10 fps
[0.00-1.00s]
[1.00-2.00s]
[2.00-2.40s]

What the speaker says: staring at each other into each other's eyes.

-*-*-

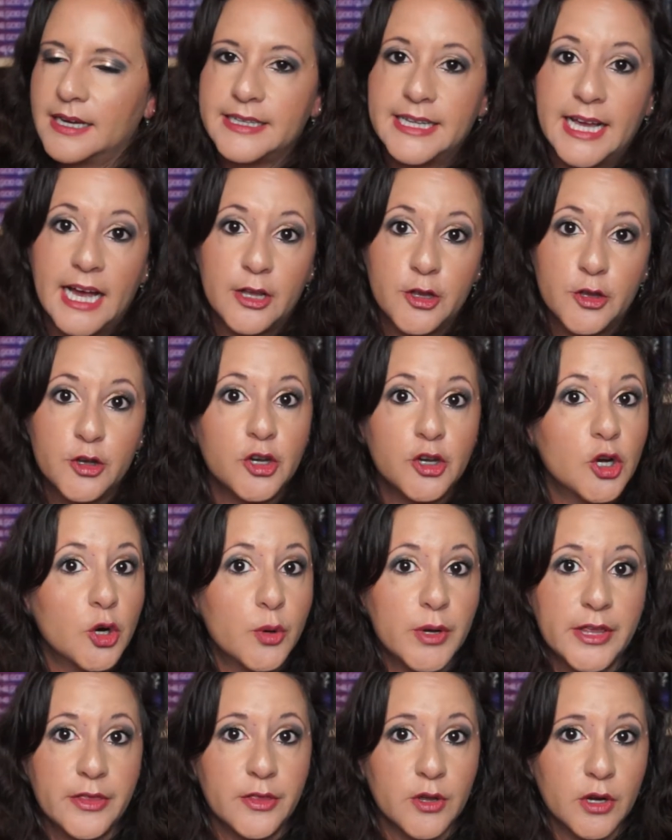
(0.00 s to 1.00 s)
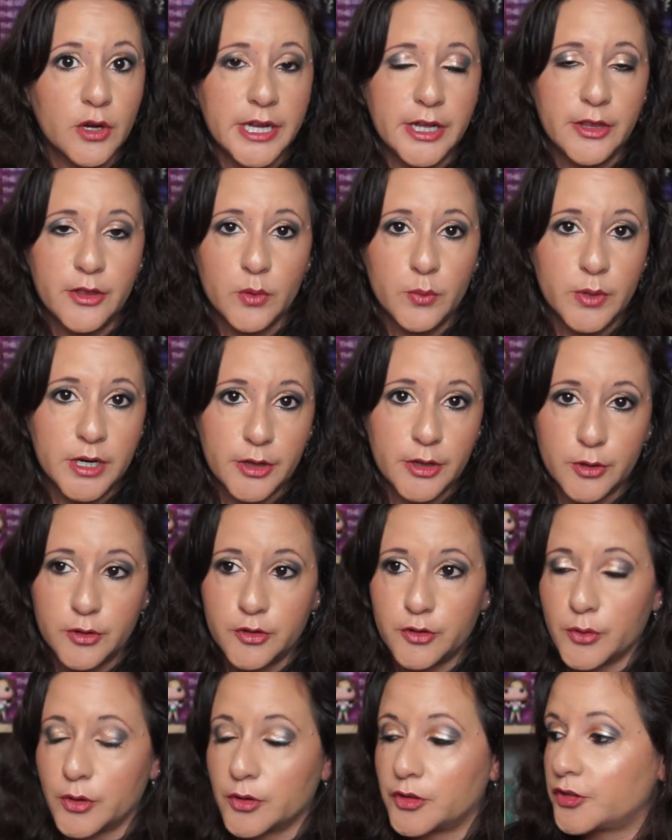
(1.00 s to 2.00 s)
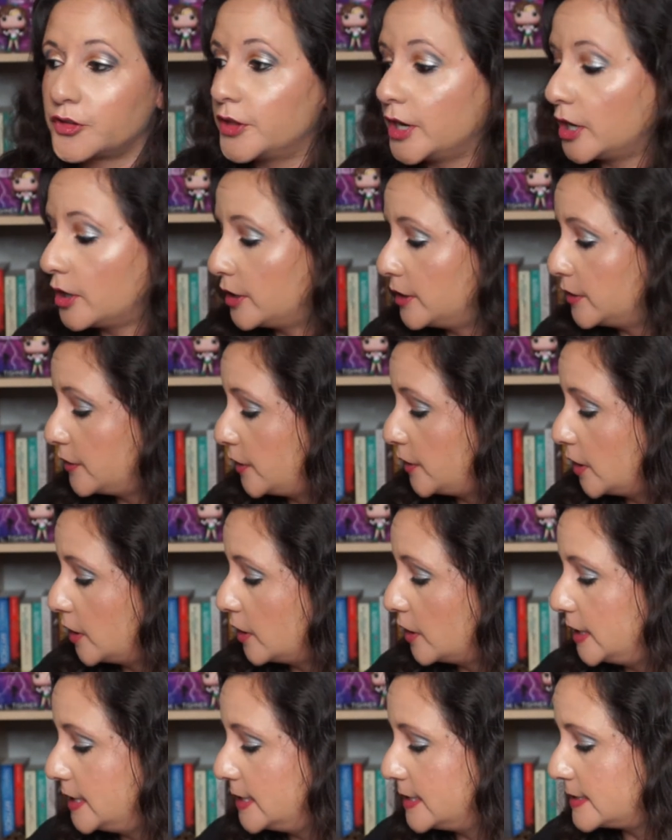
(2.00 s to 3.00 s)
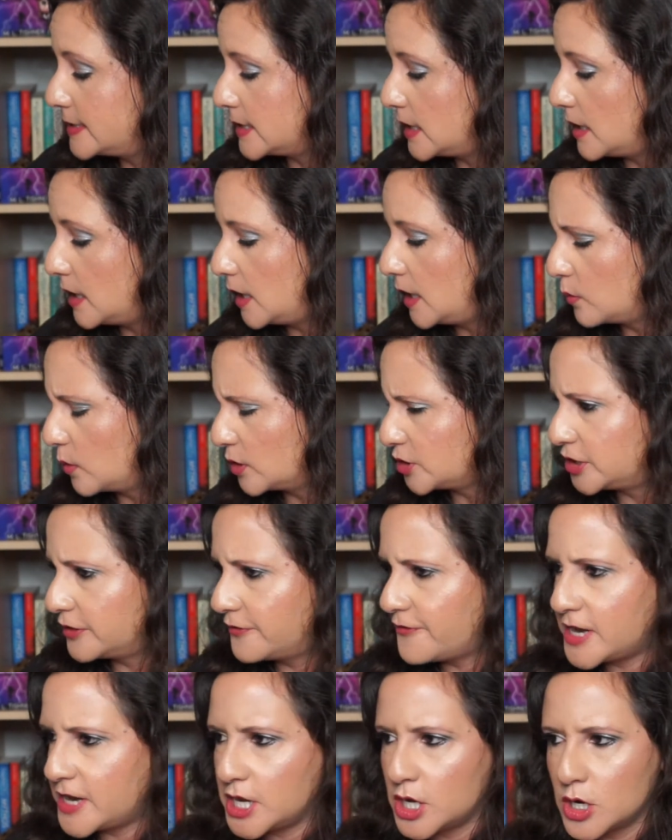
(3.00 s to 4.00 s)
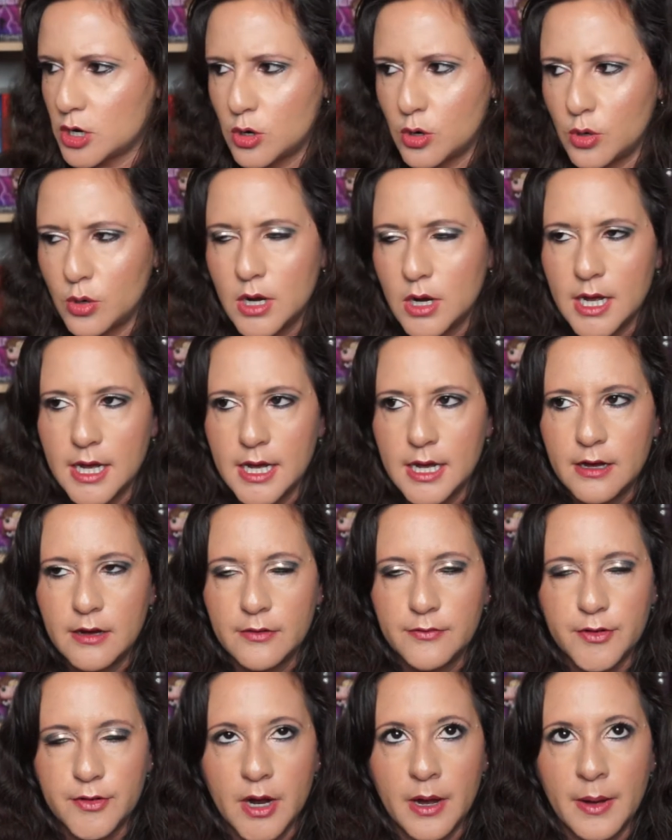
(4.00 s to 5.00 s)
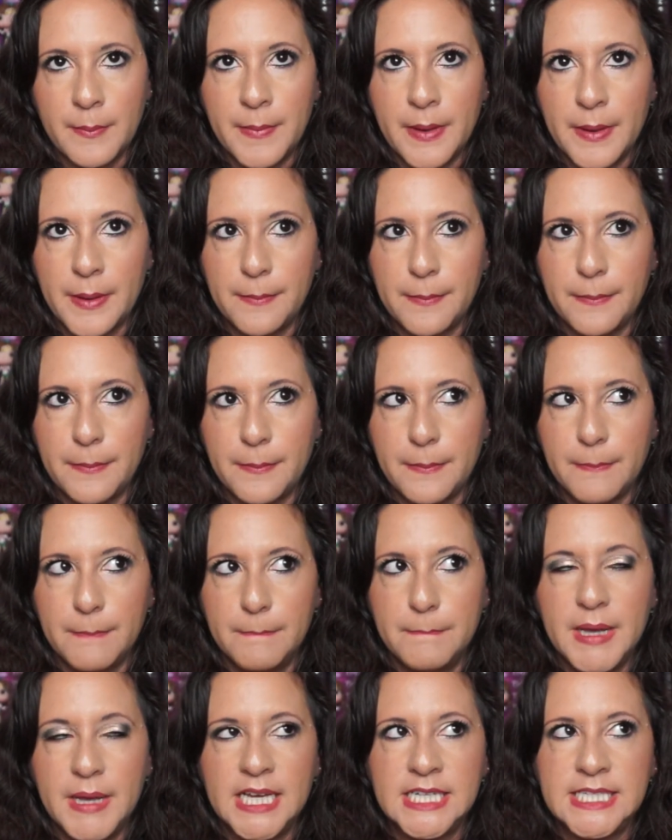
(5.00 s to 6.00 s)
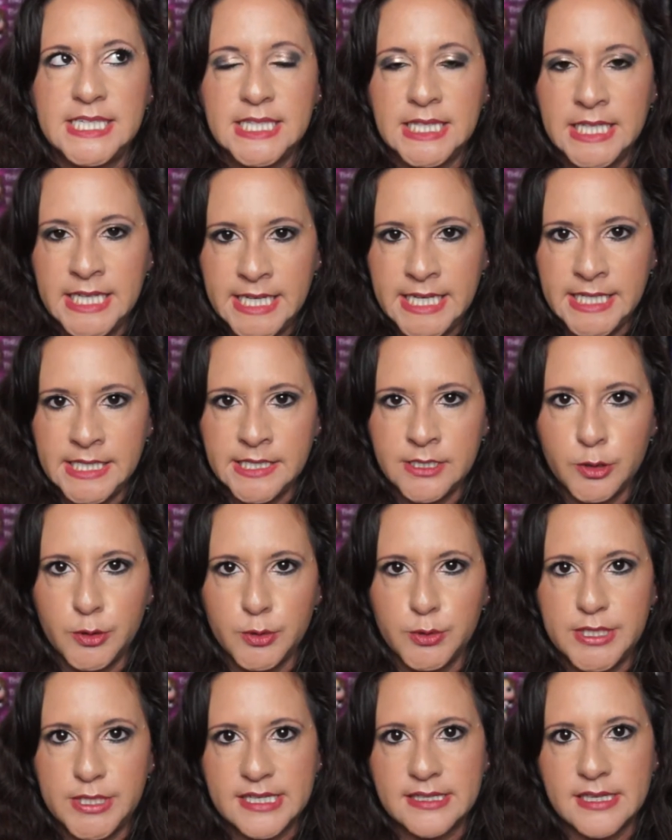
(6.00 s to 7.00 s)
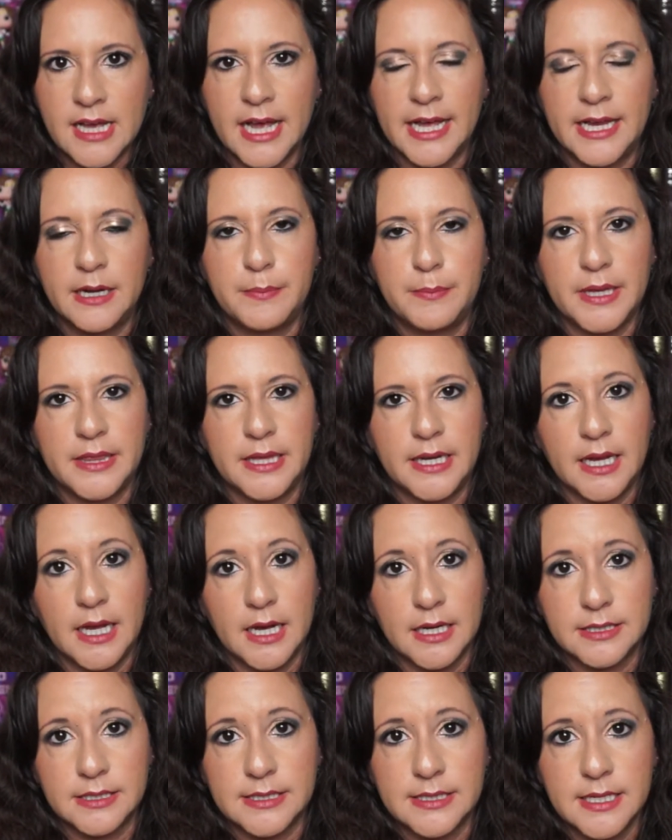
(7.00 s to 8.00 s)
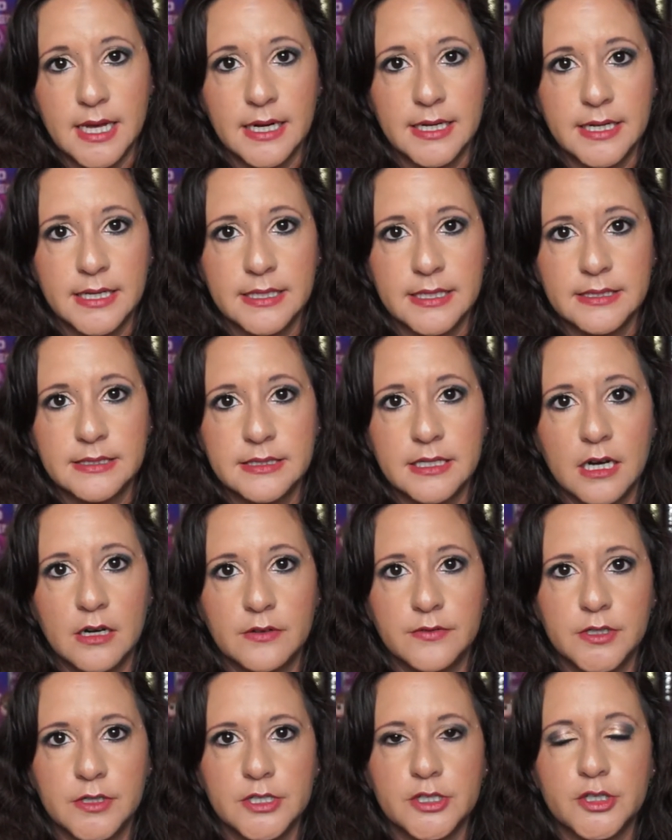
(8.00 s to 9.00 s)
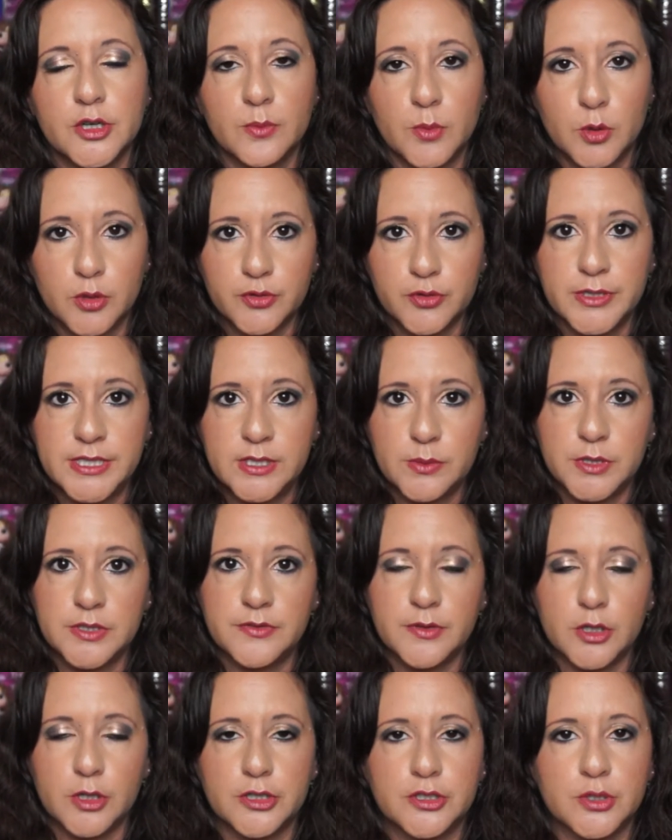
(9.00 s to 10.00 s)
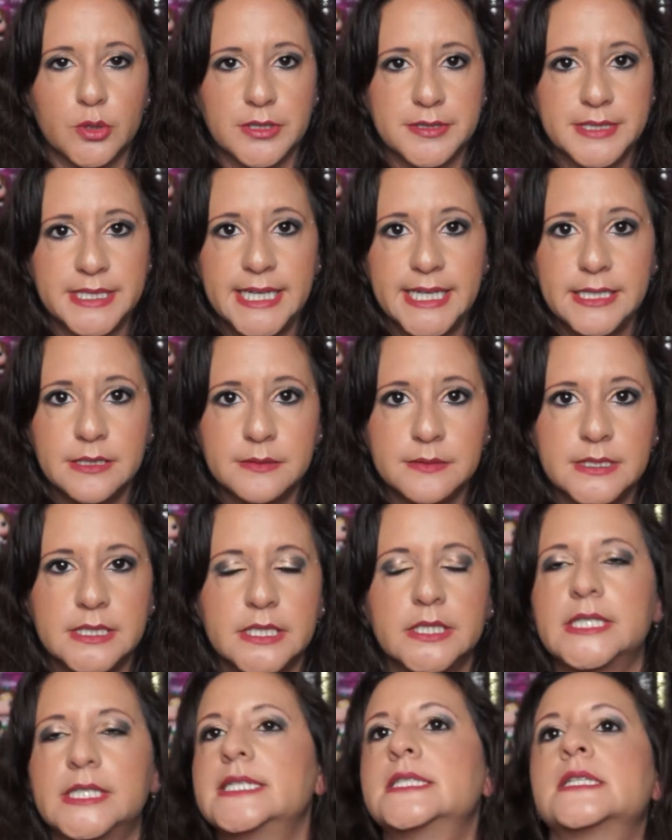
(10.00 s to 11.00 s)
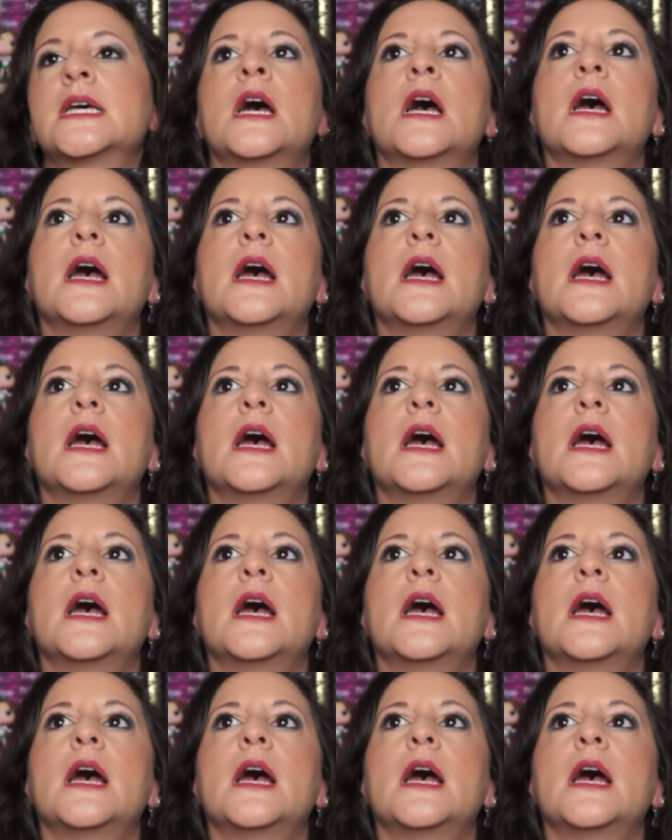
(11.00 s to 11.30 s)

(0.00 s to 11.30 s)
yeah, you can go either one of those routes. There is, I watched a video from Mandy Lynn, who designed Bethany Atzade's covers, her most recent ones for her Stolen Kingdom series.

-*-*-

_ASSIGNMENT_. Repeat exactly, and only, the entries from the line with "(4.00 s to 5.00 s)" through the line with "(11.00 s to 11.30 s)". Pictures are skipped.

_OUTPUT OF THE TASK_.
(4.00 s to 5.00 s)
(5.00 s to 6.00 s)
(6.00 s to 7.00 s)
(7.00 s to 8.00 s)
(8.00 s to 9.00 s)
(9.00 s to 10.00 s)
(10.00 s to 11.00 s)
(11.00 s to 11.30 s)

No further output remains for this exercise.